◆ EXERCISE AIM ◆
The entries shown here must be retyped in full, with no pictures included.

(Stored data entries)
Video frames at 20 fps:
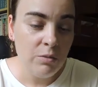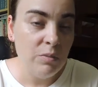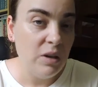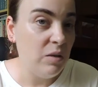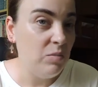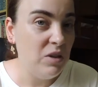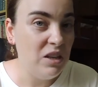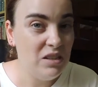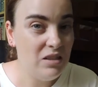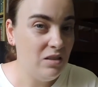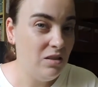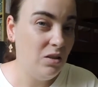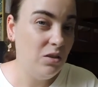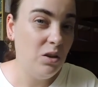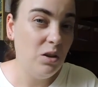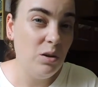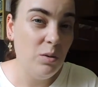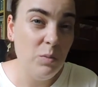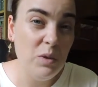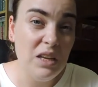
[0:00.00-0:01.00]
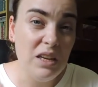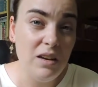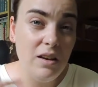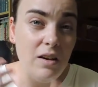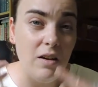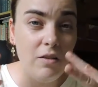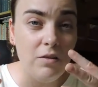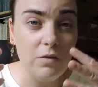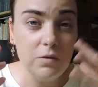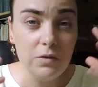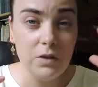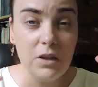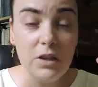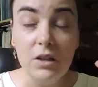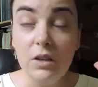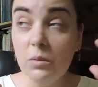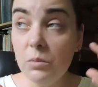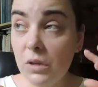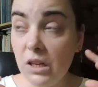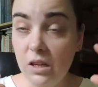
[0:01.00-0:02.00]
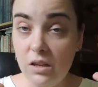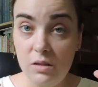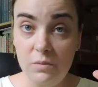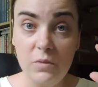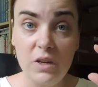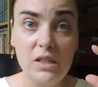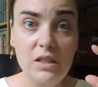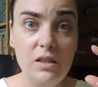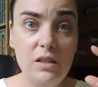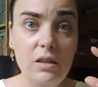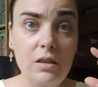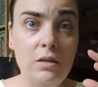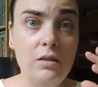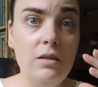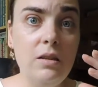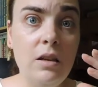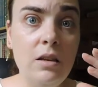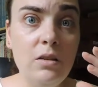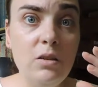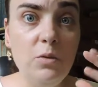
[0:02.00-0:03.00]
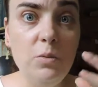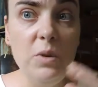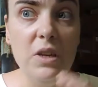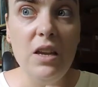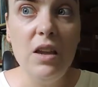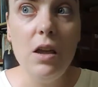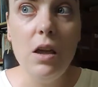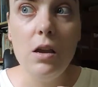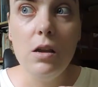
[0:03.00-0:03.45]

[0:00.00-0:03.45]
Maybe it's not gonna be enough because my skin tend to be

◆ ANSWER SPACE ◆
Video frames at 20 fps:
[0:00.00-0:01.00]
[0:01.00-0:02.00]
[0:02.00-0:03.00]
[0:03.00-0:03.45]

[0:00.00-0:03.45]
Maybe it's not gonna be enough because my skin tend to be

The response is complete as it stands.